With her eyes on the surgery: "-- And I told him not to."
no subject
Date: 2007-03-07 10:40 pm (UTC)Cuddy apparently was playing the glutton-for-punishment card today. She wanted to get a rise out of him, and she pushed all the right buttons in suggesting that someone wouldn't hire him strictly because she had said not to.
House blinked, staring at her, then immediately frowned. "What do you mean, you 'told him not to'? Do you call around every time you hear abotu a job I might actually be interested in getting and sabotage it? Little territorial aren't you?" Now he was severely considering contacting the man about the job despite not even wanting it, just because she had overstepped her bounds in attempting to prevent him from taking it in the first place.
Reaching behind him to where he'd set the cane to the wall, he snagged it and forced himself to his feet, shouldering the weight of the files into a tuck against his left side as he did so. He was about to go start making phone calls.
no subject
Date: 2007-03-08 01:17 am (UTC)"You're not interested in the job," she said. Her tone was decisive. "Even if you were, you have to admit that you've got it good here. You wouldn't last a week under Mark --" she leaned forward, dropping her tone to an arch musing "-- he's not as creative as I am."
no subject
Date: 2007-03-08 01:49 am (UTC)Bracing his cane against his leg a bit more tightly, eyes pinned down on her, curious as much as he was wary. She was standing closer to him than she typically did at work, as well.
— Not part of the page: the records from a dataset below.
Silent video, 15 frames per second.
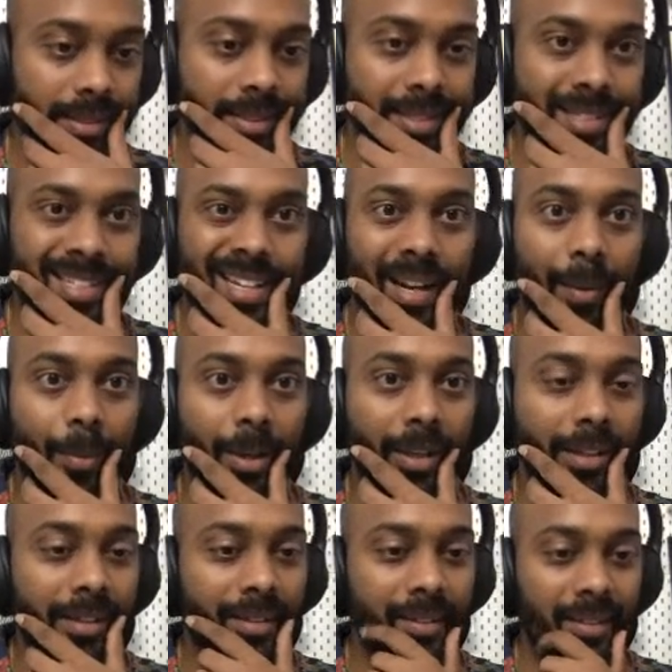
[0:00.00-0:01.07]

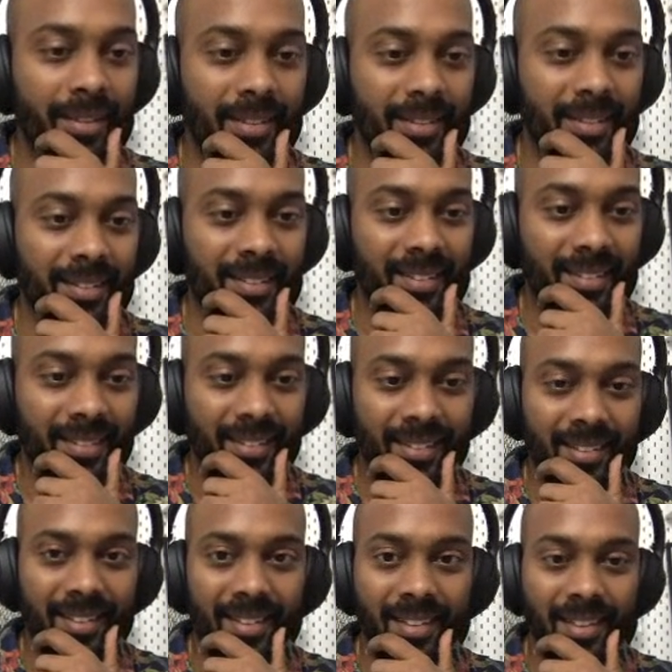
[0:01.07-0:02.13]
Streaming.
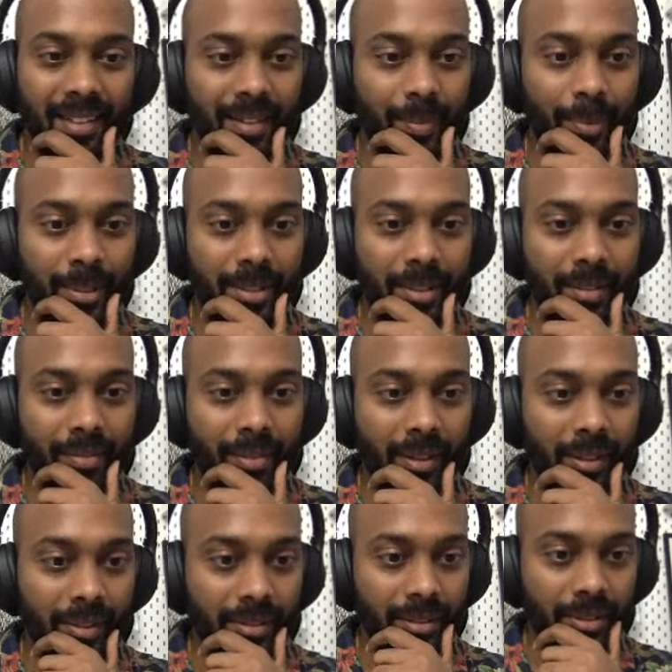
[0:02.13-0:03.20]
Let me see if I
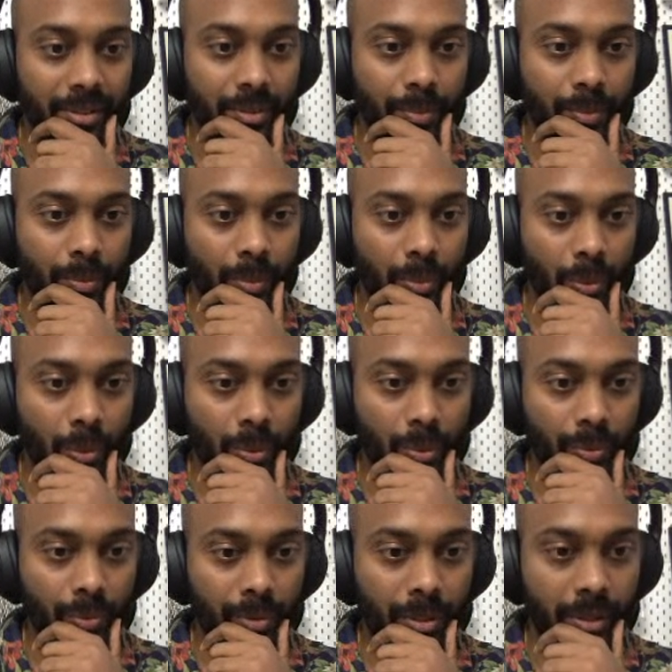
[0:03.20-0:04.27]
can just
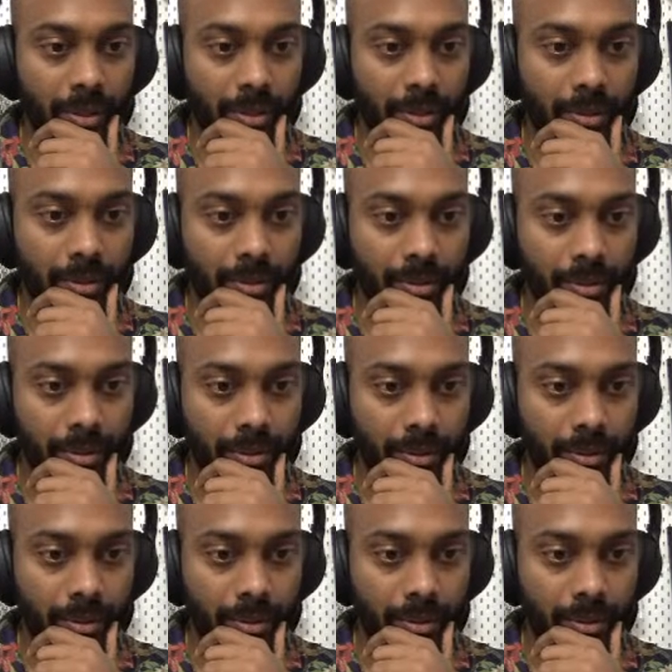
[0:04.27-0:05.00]
move this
Pursing his lips thoughtfully for a moment, he adjusted his posture to emulate her lean, closing the distance further until his head, hung forward as if on a hinge, had to hitch closer to his chest at the chin so he could continue meeting her gaze.
"Is that what you call it? 'Creative'? I'll admit I've got it good here if you admit you called him for your own selfish reasons -- nothing to do with what I wanted or what's good for the hospital. You don't want me going anywhere."
no subject
Date: 2007-03-08 02:38 am (UTC)She kept her ground, dropped and rolled her shoulders back to confident stations. She had meant at first to temper the level of her smile, but it spread, unwieldy and of its own volition, and she nearly lost her hold on his eyes because of it.
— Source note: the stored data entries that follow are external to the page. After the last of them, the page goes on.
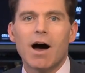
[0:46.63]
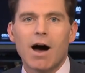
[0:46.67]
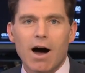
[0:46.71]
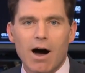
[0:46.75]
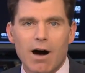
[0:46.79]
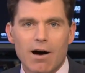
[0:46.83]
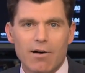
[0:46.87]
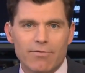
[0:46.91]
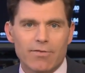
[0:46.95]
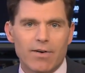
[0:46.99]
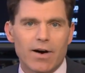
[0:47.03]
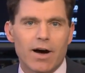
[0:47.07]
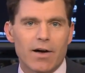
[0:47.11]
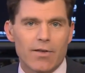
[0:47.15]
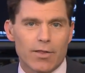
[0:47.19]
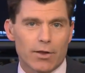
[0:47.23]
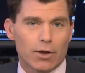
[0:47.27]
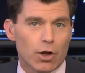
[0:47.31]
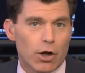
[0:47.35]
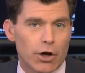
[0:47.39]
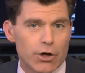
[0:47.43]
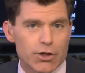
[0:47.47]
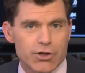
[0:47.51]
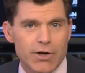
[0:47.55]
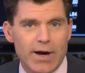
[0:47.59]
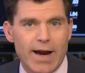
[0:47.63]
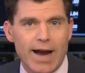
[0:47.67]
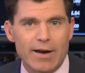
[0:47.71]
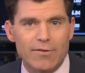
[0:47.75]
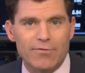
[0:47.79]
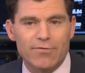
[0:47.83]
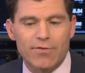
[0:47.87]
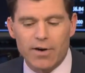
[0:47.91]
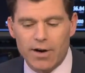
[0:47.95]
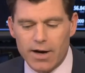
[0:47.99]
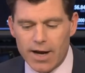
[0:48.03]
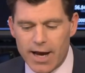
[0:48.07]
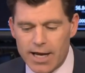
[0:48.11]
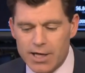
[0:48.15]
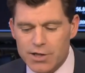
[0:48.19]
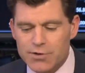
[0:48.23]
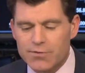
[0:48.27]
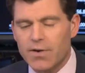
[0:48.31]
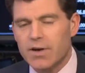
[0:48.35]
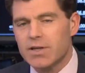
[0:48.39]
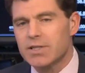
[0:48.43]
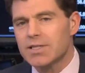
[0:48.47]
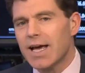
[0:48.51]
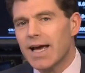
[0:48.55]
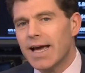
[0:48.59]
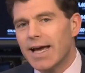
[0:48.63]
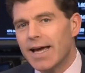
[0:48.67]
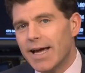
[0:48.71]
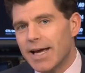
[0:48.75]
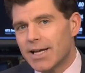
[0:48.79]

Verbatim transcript: of uh, the larger hedge funds.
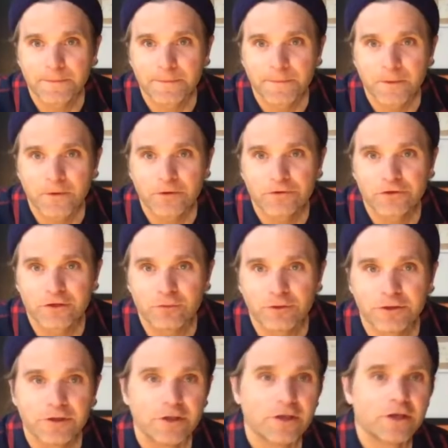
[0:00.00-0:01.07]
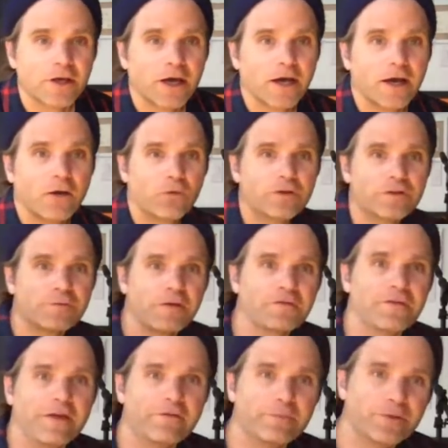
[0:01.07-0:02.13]
Oh, here's a good one. Uh, what is my
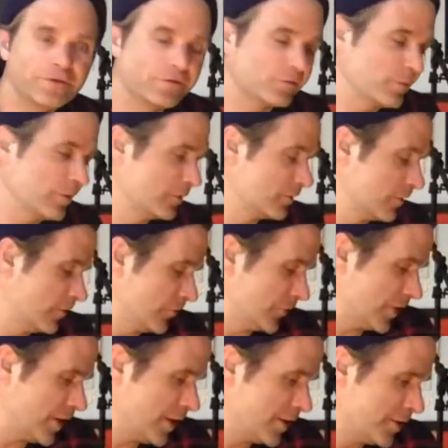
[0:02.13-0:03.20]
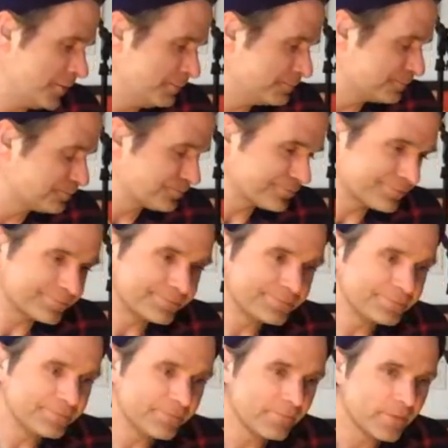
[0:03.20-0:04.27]
favorite Built to Spill song? Um,
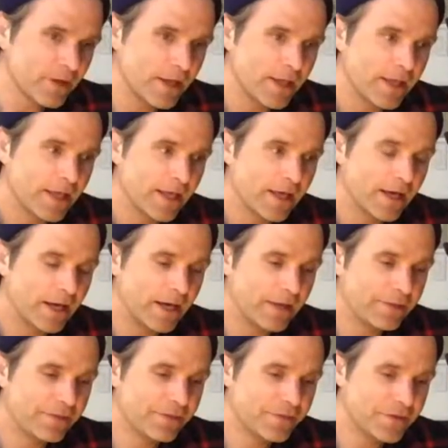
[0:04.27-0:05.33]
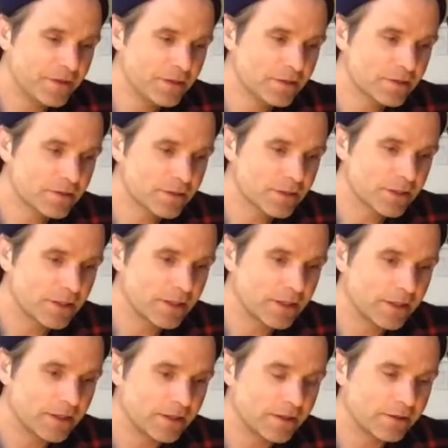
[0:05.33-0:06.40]
I think
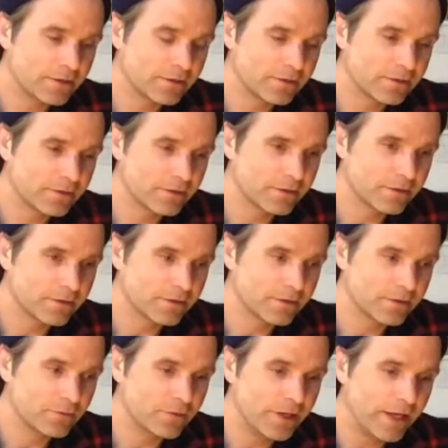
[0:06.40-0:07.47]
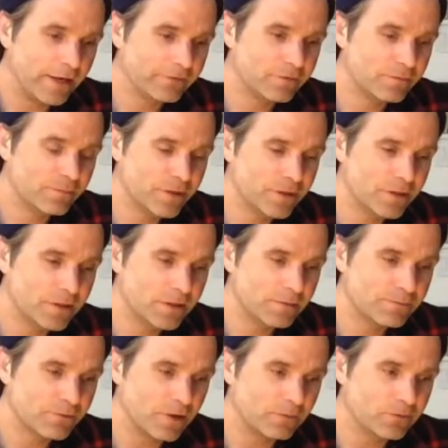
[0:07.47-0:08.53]
uh, it would have to be
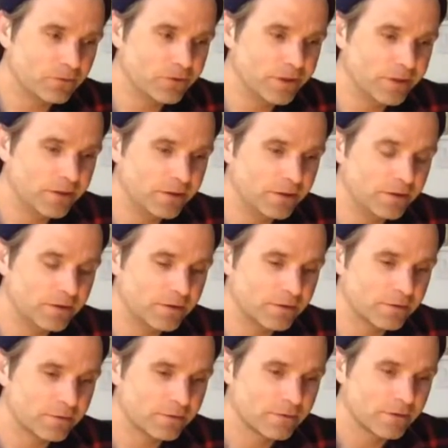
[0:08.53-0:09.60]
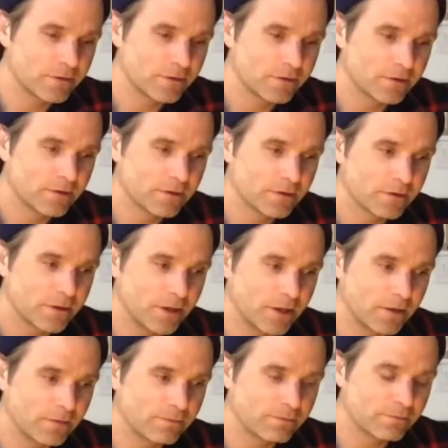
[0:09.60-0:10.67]
probably,
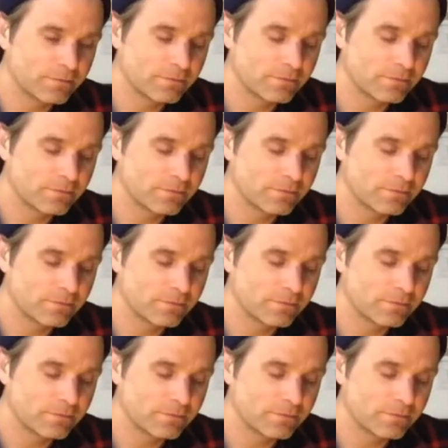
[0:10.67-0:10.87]
um,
"I want those signatures, House."
no subject
Date: 2007-03-08 02:47 am (UTC)Suddenly, his expression wiped from its studious turn, contouring out easily into indifference and he rolled shoulders back into a shrug of emphasis. "Fine. I'll call him after I've signed your papers." Turning just as promptly from her as the facial change, he balanced himself and faltered into a hastened limp for the door.
The gall bladder surgery had been very, very boring anyway. At least in his office he could crank up his iPod while he signed.
And if he got bored, the ducklings and Wilson alike were close. He could take a break and bother them.